But as you can do that with anything, this is not a criticism of YEC as such.

Yes, you can do that with anything, but YEC requires this array of auxiliary hypotheses which do not increase its falsifiability. In other words, there's no way for YEC to get around isotope data concerning the age of the Earth except through the invocation of increasingly unfalsifiable auxiliary hypotheses. Contrast with the rather scientific hypothesis that type III secretion systems evolved from a bacterial flagellar system.

This hypothesis could be falsified in a single stroke by molecular phylogenies which revealed a monophyletic relationship between the two main protein systems. Auxiliary hypotheses to account for this apparent monophyly by postulating an increased rate of evolution for TTSS systems could be falsified by demonstrating that TTSS genes have evolved at a rate similar to flagellar genes (using, e.g., relative rate tests).

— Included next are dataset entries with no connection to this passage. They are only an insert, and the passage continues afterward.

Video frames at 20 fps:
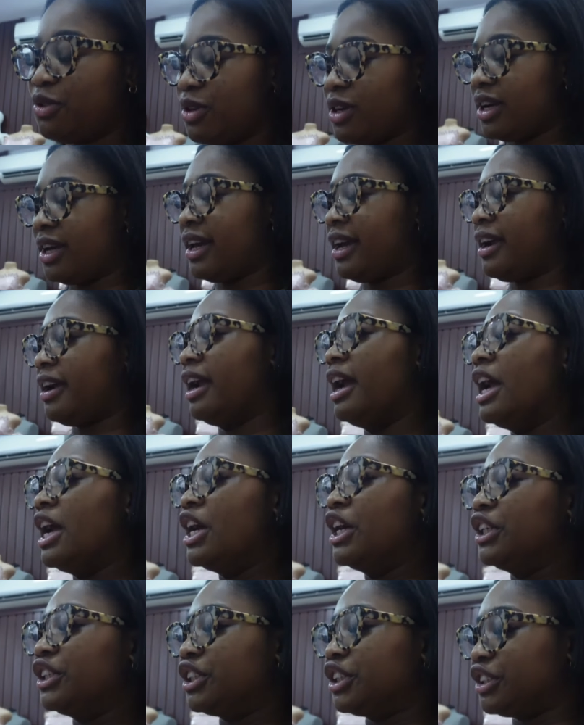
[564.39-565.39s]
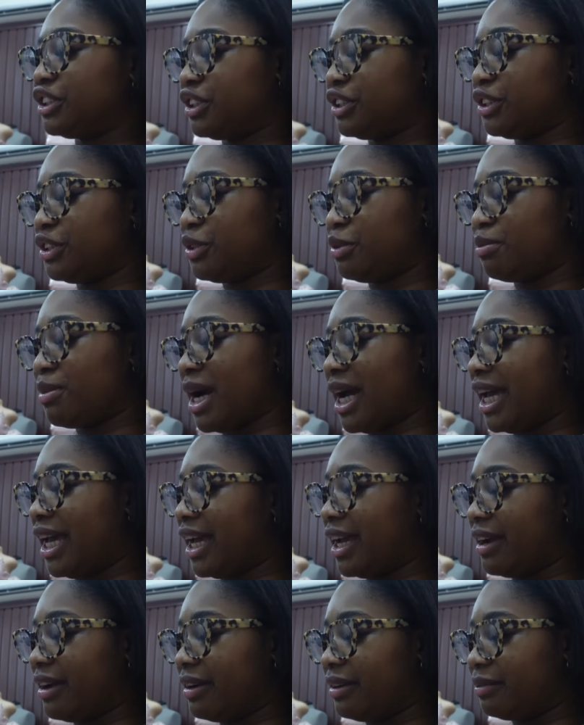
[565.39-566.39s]
doing my hair, she's gonna do my
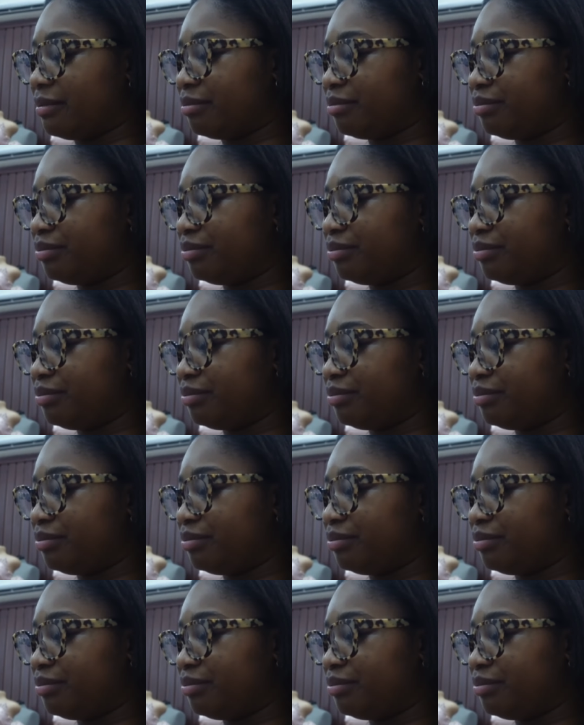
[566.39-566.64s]
hair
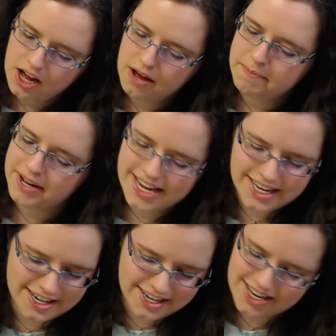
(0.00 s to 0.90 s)
But he
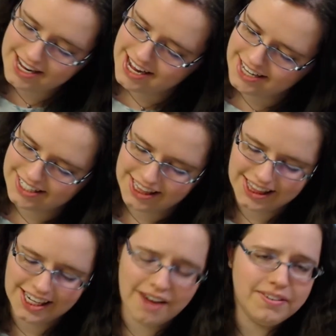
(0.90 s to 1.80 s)
has a
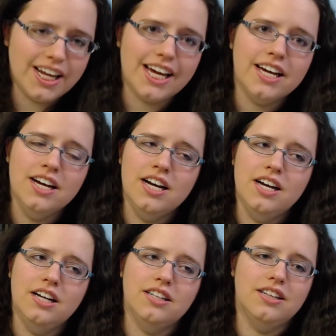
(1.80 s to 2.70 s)
lovely
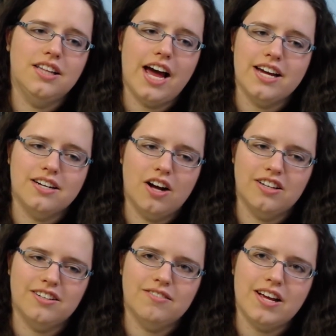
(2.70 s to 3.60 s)
light
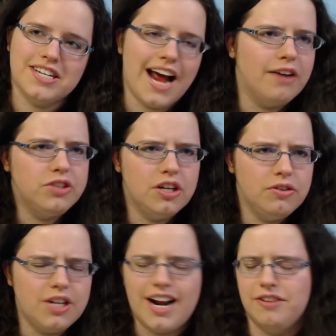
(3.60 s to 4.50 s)
is it alto?
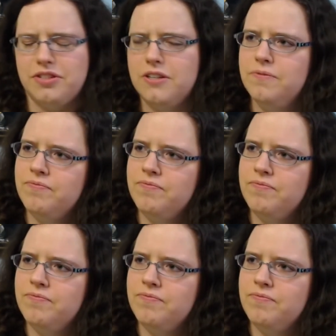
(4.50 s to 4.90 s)
Not alto.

This is just a single example, of course, but IMHO it nicely illustrates the difference between an actual scientific hypothesis that does not require auxiliary hypotheses that decrease the degree of falsification and a model that relies on its auxiliary hypotheses to survive -- auxiliary hypotheses that do decrease the degree of falsifiability. And into the latter camp falls the YEC ideology.

Nonetheless, the idea that (e.g.) the world and the universe are ~6,000 years old is meaningful and testable.

Sure, that idea in a vacuum free of rampant ideology is testable; but then again, creationism as formulated by YEC "scientists" doesn't exist in such a vacuum, does it?

Yeah, sure, in order for something to be pseudoscience someone has to promote it as science.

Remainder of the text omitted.